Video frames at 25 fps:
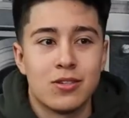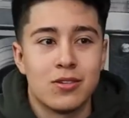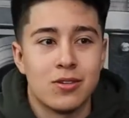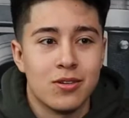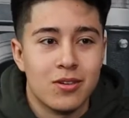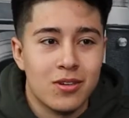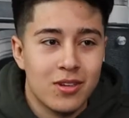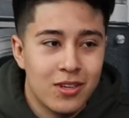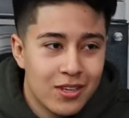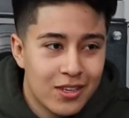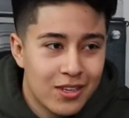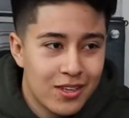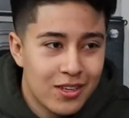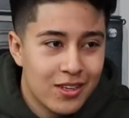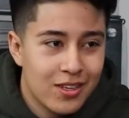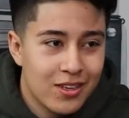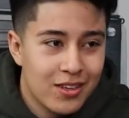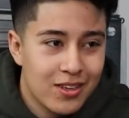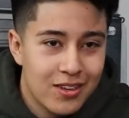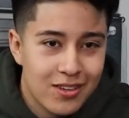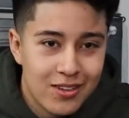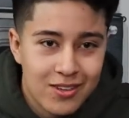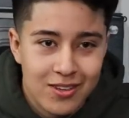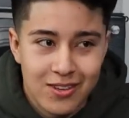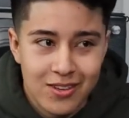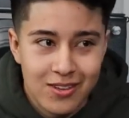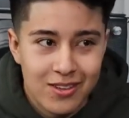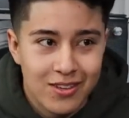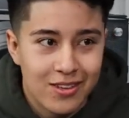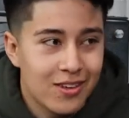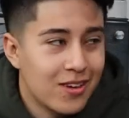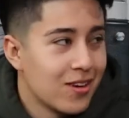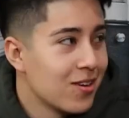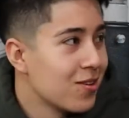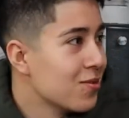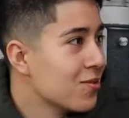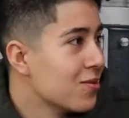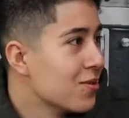or
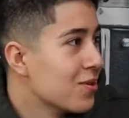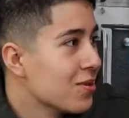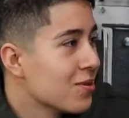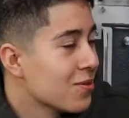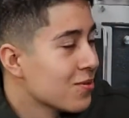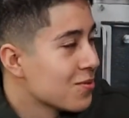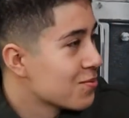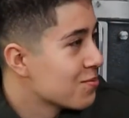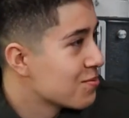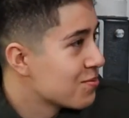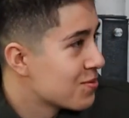I don't know,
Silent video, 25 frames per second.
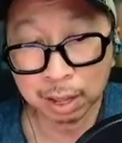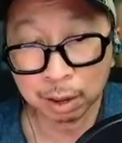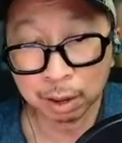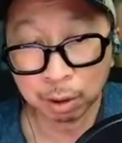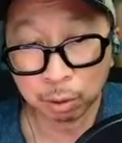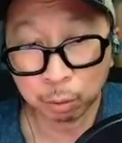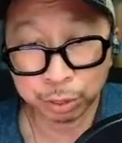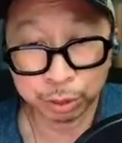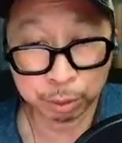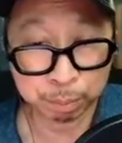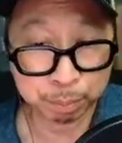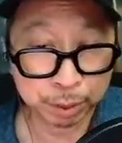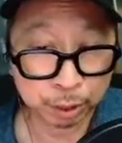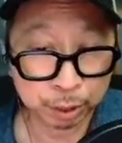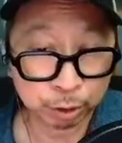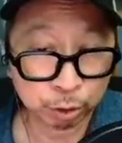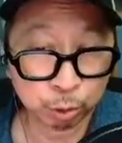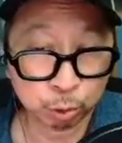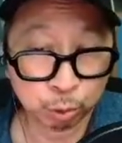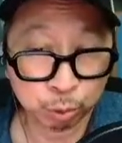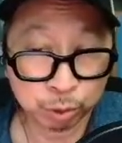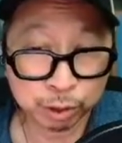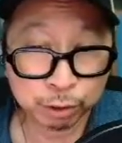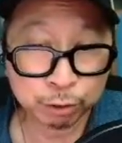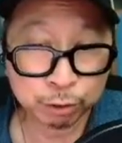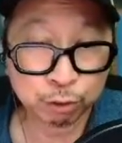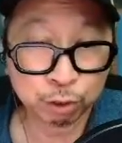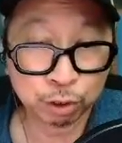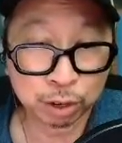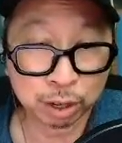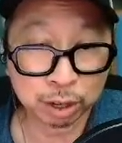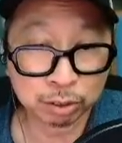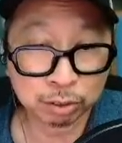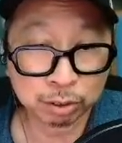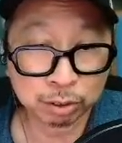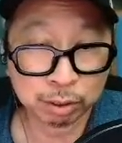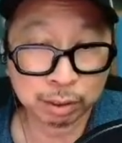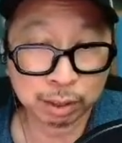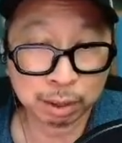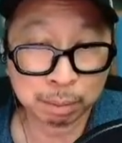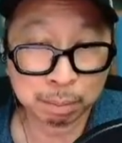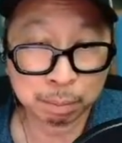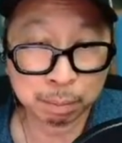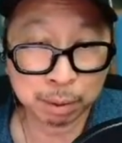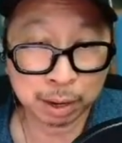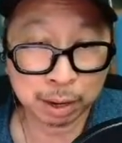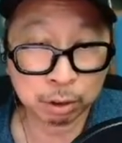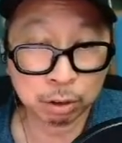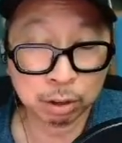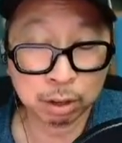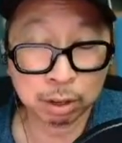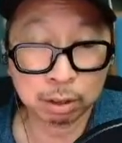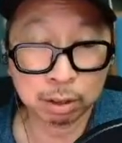with a pixel refresh that might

══════

◆ Work order:
Please output all of the entries above exactly, but without any picture.

◆ Answer box:
Video frames at 25 fps:
or
I don't know,
Silent video, 25 frames per second.
with a pixel refresh that might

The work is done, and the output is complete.